Problem: The expected output is every entry, repeated exactly.
(Provided records)
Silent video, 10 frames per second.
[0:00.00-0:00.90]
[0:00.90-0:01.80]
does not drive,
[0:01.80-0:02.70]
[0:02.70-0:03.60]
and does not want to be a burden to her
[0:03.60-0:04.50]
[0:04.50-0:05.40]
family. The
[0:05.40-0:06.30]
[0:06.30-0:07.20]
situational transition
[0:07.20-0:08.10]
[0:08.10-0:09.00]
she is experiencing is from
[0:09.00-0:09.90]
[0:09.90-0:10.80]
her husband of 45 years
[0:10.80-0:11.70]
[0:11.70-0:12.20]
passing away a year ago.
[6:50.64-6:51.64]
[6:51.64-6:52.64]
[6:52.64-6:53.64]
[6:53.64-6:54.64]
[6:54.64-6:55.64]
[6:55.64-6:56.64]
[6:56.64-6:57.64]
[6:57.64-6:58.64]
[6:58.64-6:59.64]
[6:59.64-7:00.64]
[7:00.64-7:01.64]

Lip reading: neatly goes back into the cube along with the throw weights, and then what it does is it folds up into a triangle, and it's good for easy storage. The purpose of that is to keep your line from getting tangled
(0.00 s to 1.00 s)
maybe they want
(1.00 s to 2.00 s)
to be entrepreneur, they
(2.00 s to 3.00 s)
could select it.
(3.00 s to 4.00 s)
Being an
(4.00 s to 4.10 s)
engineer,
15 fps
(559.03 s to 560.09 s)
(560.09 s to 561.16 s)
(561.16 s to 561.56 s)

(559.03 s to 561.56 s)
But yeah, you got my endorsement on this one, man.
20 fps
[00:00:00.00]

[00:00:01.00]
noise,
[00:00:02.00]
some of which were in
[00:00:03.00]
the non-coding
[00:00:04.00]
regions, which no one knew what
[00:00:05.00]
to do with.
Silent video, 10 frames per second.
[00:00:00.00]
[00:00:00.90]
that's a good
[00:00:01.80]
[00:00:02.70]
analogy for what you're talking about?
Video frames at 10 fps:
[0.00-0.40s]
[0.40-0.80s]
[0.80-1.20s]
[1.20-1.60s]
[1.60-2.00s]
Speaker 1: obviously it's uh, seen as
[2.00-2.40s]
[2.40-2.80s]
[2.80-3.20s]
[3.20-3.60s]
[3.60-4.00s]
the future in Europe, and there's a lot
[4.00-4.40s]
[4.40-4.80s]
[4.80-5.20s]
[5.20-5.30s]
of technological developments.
(End Provided records)
Problem solution:
Silent video, 10 frames per second.
[0:00.00-0:00.90]
[0:00.90-0:01.80]
does not drive,
[0:01.80-0:02.70]
[0:02.70-0:03.60]
and does not want to be a burden to her
[0:03.60-0:04.50]
[0:04.50-0:05.40]
family. The
[0:05.40-0:06.30]
[0:06.30-0:07.20]
situational transition
[0:07.20-0:08.10]
[0:08.10-0:09.00]
she is experiencing is from
[0:09.00-0:09.90]
[0:09.90-0:10.80]
her husband of 45 years
[0:10.80-0:11.70]
[0:11.70-0:12.20]
passing away a year ago.
[6:50.64-6:51.64]
[6:51.64-6:52.64]
[6:52.64-6:53.64]
[6:53.64-6:54.64]
[6:54.64-6:55.64]
[6:55.64-6:56.64]
[6:56.64-6:57.64]
[6:57.64-6:58.64]
[6:58.64-6:59.64]
[6:59.64-7:00.64]
[7:00.64-7:01.64]

Lip reading: neatly goes back into the cube along with the throw weights, and then what it does is it folds up into a triangle, and it's good for easy storage. The purpose of that is to keep your line from getting tangled
(0.00 s to 1.00 s)
maybe they want
(1.00 s to 2.00 s)
to be entrepreneur, they
(2.00 s to 3.00 s)
could select it.
(3.00 s to 4.00 s)
Being an
(4.00 s to 4.10 s)
engineer,
15 fps
(559.03 s to 560.09 s)
(560.09 s to 561.16 s)
(561.16 s to 561.56 s)

(559.03 s to 561.56 s)
But yeah, you got my endorsement on this one, man.
20 fps
[00:00:00.00]

[00:00:01.00]
noise,
[00:00:02.00]
some of which were in
[00:00:03.00]
the non-coding
[00:00:04.00]
regions, which no one knew what
[00:00:05.00]
to do with.
Silent video, 10 frames per second.
[00:00:00.00]
[00:00:00.90]
that's a good
[00:00:01.80]
[00:00:02.70]
analogy for what you're talking about?
Video frames at 10 fps:
[0.00-0.40s]
[0.40-0.80s]
[0.80-1.20s]
[1.20-1.60s]
[1.60-2.00s]
Speaker 1: obviously it's uh, seen as
[2.00-2.40s]
[2.40-2.80s]
[2.80-3.20s]
[3.20-3.60s]
[3.60-4.00s]
the future in Europe, and there's a lot
[4.00-4.40s]
[4.40-4.80s]
[4.80-5.20s]
[5.20-5.30s]
of technological developments.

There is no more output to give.